Sempat No 2 Asia, Rupiah Harus Legowo Finis di Zona Merah

Jakarta, CNBC Indonesia - Sentimen negatif yang sedang marak pada akhirnya membuat nilai tukar rupiah harus mengalami pelemahan di hadapan dolar pada penutupan perdagangan spot hari ini, Kamis (11/6/2020).
Pada 15.00 WIB US$ 1 dibanderol Rp 13.950. Mata uang Garuda terdepresiasi sebesar 0,22% di hadapan dolar greenback dibanding posisi penutupan kemarin. Kini dolar semakin mendekat ke Rp 14.000.
Rupiah mulai menguat hingga di bawah Rp 14.000/US$ sejak Jumat pekan lalu (5/6/2020). Namun memasuki pekan ini rupiah cenderung mengalami pelemahan. Maklum rupiah sudah terlalu perkasa.

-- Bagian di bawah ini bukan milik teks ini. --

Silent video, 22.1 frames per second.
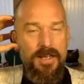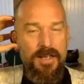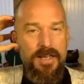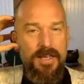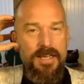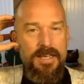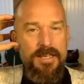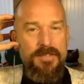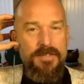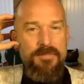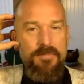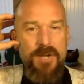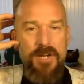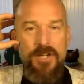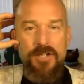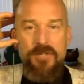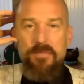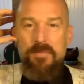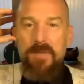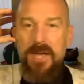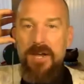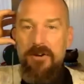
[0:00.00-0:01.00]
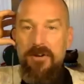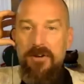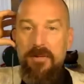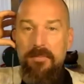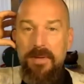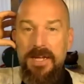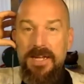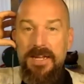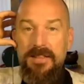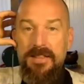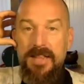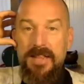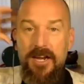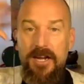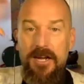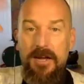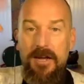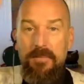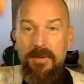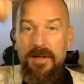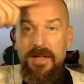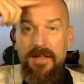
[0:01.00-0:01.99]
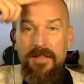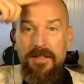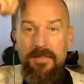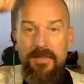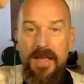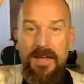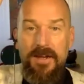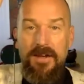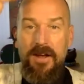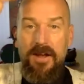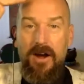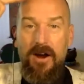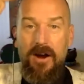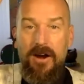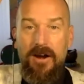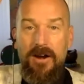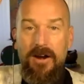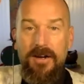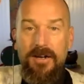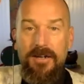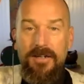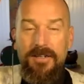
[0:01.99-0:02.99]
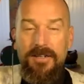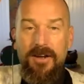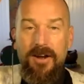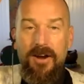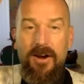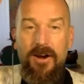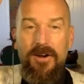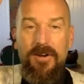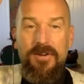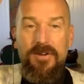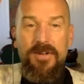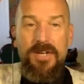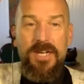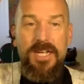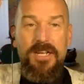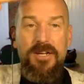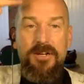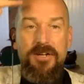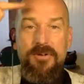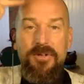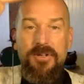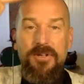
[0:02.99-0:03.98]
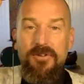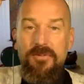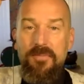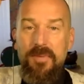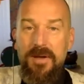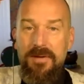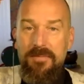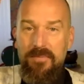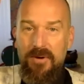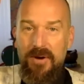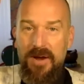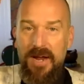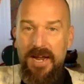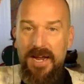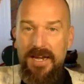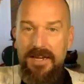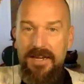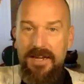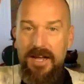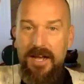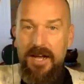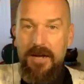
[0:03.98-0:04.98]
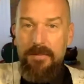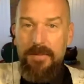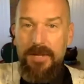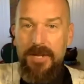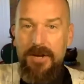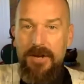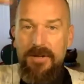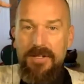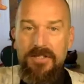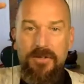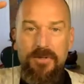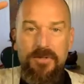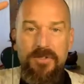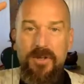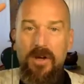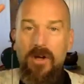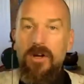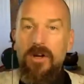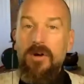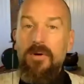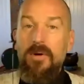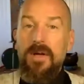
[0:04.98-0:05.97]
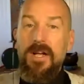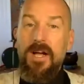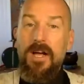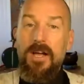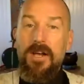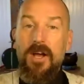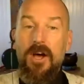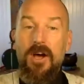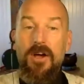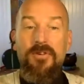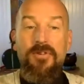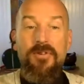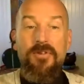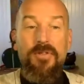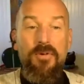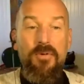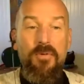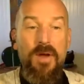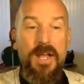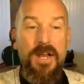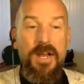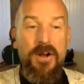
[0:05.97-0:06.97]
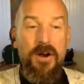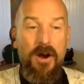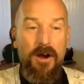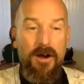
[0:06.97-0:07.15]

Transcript: is much better at picking that up than our neo-human brain up here. And so it's all going on under the radar.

Sejak mencatatkan rekor terendah penutupan pada 23 Maret lalu di Rp 16.550/US$, hingga hari ini rupiah sudah menguat 15,7%. Meski belum sekuat di awal tahun, rupiah setidaknya masih di bawah Rp 14.000/US$.
Dalam setiap konferensi pers kepada media Gubernur Bank Indonesia (BI) selalu mengatakan rupiah masih kemurahan (undervalued) dan akan terus menguat.
Tingkat inflasi yang rendah dan terjaga di kisaran target, selisih suku bunga dan yield obligasi pemerintah, kecemasan global yang mereda tercermin dari menurunnya premi risiko credit default swap (CDS) serta membaiknya defisit transaksi berjalan menjadi alasan utama mengapa BI yakin rupiah masih tergolong diobral 'murah' di pasar.
Di sisi lain BI juga hadir di pasar untuk menjaga stabilitas nilai tukar melalui strategi triple intervention di pasar spot, Domestic Non-Deliverable Forward (DNF) dan pembelian SBN di pasar sekunder.
Namun kabar kurang mengenakkan yang datang dari barat (Paman Sam) menjadi sentimen negatif yang juga turut mempengaruhi pasar keuangan Tanah Air. Rupiah pun harus melemah hari ini dan gagal menyabet gelar juara Asia walau sempat jadi runner up saat perdagangan siang tadi.
Hingga 15.13 WIB, jawara mata uang kawasan Benua Kuning disabet oleh baht yang menguat 0,51% di hadapan dolar AS dan di posisi kedua ada yen yang mengalami apresiasi sebesar 0,11% di hadapan dolar AS.